Individuals Known for Interest in Cephalopods

Cephalopods have enchanted a wide array of people. Tracy Chevalier is known for her novels dealing with artists. However, in her book Remarkable Creatures, she covers the life of Mary Anning, the English fossil collector. Although Anning’s forte was ichthyosaurs and their kin, among her better-selling fossils were the ammonites she dug out of the seaside cliffs.

In addition to her books dealing directly with the biology of cephalopods (mentioned earlier), Danna Staaf has written a fascinating biography of Jeanne Villepreux-Power, The Lady and the Octopus: How Jeanne Villepreux-Power Invented Aquariums and Revolutionized Marine Biology.
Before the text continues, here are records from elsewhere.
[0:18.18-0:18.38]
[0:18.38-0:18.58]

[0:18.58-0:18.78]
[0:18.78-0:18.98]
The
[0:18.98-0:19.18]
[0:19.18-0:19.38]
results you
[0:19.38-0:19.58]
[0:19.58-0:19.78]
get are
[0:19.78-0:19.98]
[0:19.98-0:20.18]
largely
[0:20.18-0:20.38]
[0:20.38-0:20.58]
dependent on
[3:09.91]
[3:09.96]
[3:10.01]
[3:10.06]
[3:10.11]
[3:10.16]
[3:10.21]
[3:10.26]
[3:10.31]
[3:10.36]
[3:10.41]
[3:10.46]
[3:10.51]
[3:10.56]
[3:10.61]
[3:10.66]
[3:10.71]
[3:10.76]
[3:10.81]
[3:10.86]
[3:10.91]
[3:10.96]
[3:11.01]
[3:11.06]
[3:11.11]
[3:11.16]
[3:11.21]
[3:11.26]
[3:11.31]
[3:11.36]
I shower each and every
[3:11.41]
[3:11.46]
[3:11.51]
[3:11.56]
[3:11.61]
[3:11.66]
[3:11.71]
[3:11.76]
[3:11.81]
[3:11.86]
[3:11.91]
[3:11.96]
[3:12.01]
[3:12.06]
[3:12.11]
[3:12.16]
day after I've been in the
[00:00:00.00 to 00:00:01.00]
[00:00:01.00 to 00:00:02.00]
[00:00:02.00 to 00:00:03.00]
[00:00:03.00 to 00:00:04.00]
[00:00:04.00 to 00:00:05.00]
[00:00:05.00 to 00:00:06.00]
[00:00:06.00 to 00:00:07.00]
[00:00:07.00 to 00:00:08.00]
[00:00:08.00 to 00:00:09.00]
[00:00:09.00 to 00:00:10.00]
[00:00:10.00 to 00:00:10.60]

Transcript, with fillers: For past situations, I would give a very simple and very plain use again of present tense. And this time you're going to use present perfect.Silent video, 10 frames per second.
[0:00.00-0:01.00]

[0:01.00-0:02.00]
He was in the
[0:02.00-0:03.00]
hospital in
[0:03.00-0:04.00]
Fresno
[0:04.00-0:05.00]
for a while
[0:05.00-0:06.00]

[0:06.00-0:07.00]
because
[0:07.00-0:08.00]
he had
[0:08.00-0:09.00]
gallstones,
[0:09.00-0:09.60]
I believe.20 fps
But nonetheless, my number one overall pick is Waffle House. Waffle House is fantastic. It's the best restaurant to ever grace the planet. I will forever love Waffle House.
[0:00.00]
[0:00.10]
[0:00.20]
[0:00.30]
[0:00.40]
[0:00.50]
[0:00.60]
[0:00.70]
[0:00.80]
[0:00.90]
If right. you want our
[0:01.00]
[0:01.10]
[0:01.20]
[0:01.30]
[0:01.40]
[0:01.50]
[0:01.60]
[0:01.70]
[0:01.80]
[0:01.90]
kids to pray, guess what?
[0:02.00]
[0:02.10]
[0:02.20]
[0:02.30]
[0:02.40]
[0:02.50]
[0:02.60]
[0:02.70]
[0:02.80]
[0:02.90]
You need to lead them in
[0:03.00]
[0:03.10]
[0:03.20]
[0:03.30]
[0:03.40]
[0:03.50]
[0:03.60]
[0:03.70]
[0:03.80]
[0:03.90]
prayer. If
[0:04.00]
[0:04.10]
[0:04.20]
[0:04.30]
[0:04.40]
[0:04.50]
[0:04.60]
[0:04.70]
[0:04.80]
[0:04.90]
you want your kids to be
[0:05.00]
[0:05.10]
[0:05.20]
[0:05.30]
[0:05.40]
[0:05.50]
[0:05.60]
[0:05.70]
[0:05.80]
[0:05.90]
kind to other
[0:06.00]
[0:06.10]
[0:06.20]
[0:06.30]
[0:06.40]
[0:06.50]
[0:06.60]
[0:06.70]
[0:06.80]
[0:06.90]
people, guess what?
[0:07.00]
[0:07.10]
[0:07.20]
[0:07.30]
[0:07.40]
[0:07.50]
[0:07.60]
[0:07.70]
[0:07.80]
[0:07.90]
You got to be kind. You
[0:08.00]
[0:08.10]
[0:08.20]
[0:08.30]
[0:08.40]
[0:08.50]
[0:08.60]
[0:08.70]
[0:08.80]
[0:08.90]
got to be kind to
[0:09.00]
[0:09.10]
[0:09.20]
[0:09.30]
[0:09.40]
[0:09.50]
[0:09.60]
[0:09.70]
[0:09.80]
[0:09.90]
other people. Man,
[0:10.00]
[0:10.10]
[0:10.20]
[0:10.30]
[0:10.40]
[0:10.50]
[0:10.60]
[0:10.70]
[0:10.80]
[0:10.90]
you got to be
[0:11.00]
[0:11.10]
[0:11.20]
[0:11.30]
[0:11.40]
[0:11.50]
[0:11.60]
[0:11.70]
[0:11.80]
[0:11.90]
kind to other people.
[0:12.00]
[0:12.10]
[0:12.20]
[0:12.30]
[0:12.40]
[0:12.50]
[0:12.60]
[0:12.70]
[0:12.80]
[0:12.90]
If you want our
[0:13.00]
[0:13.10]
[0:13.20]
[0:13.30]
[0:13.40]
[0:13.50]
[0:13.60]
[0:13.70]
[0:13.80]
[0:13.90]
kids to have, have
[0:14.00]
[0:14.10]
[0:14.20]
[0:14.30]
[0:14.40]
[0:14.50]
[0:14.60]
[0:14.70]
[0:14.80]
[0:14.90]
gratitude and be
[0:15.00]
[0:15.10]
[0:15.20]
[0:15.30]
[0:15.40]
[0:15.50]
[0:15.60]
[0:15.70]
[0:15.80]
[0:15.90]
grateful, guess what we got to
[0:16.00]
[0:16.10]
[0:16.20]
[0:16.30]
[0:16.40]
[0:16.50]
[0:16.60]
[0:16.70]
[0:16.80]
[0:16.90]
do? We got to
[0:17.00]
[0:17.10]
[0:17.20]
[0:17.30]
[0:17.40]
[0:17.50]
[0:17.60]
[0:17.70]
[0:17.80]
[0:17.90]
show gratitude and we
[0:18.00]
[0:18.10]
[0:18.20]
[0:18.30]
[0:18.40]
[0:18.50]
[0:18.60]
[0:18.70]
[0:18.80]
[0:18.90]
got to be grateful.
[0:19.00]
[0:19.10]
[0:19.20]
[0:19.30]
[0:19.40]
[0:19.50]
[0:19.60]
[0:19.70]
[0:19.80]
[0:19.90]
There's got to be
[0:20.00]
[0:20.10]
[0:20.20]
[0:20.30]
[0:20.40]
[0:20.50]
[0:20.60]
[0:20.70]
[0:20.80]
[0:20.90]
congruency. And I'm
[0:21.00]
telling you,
Villepreux-Power grew up in a small town in central France and lost her mother and sister at an early age. She moved to Paris, where she became a seamstress and made a name for herself when she designed and sewed a dress for a royal princess. She then married a wealthy Irishman and they moved to Messina, Italy. Her interest in nature enabled her to become an early marine biologist. In carrying out her studies, she invented both glass and wooden aquaria and learned about the biology of the paper argonaut, a local cephalopod found in the seas of Messina. Although most of her scientific materials were lost in a shipwreck, through the work of Staaf and others her contributions to the development of marine biology have been preserved.